I crouch in the shadows near the gunman who was manning the machine gun the first time. I tried to recall his name, but for some reason, the name escapes me.
The gunman has fallen, and I watch as my other self, my original self takes his place, he didn't notice me in the shadows. I never noticed my self in the shadows, but whether it was because I really wasn't there until now, or the rush of battle dulled my senses, I couldn't be sure. Who knows how time operates? I know I didn't when I went on to inheret my time vessel, and I still don't know now.
I watche myself fall, my original self, the blood gushing from the shrapnel wound in my head. And then, something happens that I should have forseen, my so called uncle arrives, like he did the first time. How did he escape death the first time? None of my other selves were there to save him, I suddenly think. Maybe my mother? But there isn't time for that now, he is going to save me, and by so doing, convey a death sentence to the world.
I pull out my pistol, aim, but suddenly there is a flash of light to my uncle's side, at first I think it is an exploding shell, but it is my brother. I watch as he advances on my uncle, preventing him from getting at my bleeding-self in the mud. I feel light headed, I wonder if that is an effect of the surrounding or if it was death coming to claime me at last. I walk shakily out of the shadows, towards the other three, one holding the other at bay while the third lays in mangled in the mud.
"I-I knew what you were doing, I had to come." My brother self says.
"What are you playing at, dammit! Unhand me! I'm trying to save your lives you ungrateful- I saved your life!"
"The only life you are trying to save is your own. You should exist any more than I."
"Or I." I give my brother self a questioning look.
"I've always thought of you as my brother. " The look on his face is desparate to portray something, is it reconciliation?
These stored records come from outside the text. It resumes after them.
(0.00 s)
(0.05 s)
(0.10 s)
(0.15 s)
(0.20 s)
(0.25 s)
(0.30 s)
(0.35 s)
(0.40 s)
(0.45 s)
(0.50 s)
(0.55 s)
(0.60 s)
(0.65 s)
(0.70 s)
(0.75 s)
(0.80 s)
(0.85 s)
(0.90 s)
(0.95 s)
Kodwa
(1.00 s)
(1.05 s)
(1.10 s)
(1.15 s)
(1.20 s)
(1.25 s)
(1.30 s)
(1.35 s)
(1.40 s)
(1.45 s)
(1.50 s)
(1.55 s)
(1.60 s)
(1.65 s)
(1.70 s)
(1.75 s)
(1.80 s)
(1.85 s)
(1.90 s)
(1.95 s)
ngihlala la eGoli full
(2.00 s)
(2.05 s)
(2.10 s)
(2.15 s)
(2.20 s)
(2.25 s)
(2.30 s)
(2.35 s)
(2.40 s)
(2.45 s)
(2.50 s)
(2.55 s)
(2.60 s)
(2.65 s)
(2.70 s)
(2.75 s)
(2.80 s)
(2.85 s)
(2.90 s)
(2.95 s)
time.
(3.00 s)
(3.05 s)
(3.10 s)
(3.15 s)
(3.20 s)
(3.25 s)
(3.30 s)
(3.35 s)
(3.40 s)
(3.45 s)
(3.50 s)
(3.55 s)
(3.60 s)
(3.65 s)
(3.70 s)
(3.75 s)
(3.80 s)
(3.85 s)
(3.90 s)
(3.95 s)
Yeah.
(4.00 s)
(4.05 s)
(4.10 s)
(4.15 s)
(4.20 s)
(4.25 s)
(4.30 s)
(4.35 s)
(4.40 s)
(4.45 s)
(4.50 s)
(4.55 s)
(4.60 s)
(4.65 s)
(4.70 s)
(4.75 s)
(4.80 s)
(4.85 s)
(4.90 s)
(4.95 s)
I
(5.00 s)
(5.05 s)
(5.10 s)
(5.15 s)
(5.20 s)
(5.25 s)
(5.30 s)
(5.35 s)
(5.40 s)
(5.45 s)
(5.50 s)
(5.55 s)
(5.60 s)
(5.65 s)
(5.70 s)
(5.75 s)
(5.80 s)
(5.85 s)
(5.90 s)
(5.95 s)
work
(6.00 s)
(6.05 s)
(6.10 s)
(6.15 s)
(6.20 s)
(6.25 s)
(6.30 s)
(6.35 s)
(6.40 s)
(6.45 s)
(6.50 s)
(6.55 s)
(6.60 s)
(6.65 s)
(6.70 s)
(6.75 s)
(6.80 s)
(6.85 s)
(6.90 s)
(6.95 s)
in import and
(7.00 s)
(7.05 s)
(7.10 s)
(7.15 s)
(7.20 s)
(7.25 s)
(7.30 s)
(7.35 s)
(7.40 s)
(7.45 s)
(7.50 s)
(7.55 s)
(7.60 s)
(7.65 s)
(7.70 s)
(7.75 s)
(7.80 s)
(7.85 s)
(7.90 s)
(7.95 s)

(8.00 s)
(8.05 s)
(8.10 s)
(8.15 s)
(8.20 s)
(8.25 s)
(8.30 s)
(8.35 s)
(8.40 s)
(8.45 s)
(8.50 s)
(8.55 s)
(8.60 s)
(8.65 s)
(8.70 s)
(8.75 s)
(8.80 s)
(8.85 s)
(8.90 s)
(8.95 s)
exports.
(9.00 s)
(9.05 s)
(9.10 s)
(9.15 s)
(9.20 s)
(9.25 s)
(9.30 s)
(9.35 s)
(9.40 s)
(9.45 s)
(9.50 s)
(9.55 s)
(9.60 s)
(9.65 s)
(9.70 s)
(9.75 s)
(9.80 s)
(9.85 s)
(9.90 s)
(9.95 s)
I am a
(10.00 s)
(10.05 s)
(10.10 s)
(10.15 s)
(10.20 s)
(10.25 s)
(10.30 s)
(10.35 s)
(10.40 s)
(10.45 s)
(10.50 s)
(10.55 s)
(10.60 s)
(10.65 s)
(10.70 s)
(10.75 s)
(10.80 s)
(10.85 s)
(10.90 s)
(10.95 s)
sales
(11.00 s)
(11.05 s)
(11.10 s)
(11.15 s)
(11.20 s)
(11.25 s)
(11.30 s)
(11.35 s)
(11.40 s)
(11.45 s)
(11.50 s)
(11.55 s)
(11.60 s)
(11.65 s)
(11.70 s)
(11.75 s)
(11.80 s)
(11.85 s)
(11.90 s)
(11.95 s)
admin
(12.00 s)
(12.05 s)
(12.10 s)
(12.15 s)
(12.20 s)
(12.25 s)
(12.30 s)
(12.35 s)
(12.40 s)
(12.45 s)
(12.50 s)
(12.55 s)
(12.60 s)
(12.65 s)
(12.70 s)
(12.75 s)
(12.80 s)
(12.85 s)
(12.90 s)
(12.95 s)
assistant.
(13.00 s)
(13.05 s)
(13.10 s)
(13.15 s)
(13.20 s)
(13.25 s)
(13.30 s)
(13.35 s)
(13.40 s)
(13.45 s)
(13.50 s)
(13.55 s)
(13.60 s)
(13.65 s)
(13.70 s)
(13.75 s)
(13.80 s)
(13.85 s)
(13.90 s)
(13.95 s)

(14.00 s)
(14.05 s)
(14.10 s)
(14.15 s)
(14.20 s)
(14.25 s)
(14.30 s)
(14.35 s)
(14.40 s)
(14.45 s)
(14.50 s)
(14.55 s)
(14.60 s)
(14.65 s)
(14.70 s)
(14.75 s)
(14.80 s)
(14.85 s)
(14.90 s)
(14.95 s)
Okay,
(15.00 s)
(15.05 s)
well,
Is it love? I am not sure if my face has a similar look but my uncle's face was desparate as well, although an entirely different kind of desperate.
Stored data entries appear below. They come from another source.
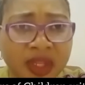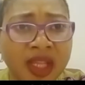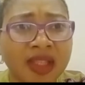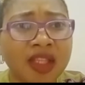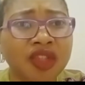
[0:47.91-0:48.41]

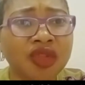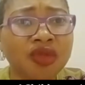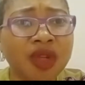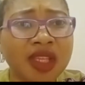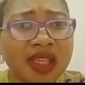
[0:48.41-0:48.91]
The
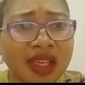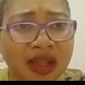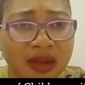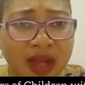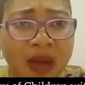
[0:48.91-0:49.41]
children yell,
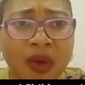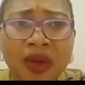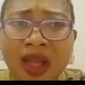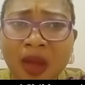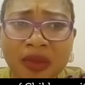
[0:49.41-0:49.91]
I want to
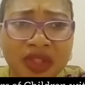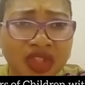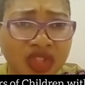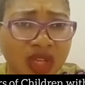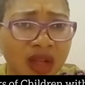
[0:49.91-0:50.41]
help this
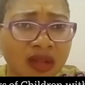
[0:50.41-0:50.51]
child.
I look to where my uncle-self is looking, he stares at my dying-self, his younger-self. I look too, and so does my brother.
I can hardly imagine what will happen. When my other self dies, will I die too? Will 'Uncle' and my brother die as well? It is impossible to guess what the outcome will be. No one in the history of mankind had ever so wantonly tampered with time, (I hope to God no one with do it again) I wish I could leave some sort of account of my piteous misadventures behind me. But would anyone believe me if I did?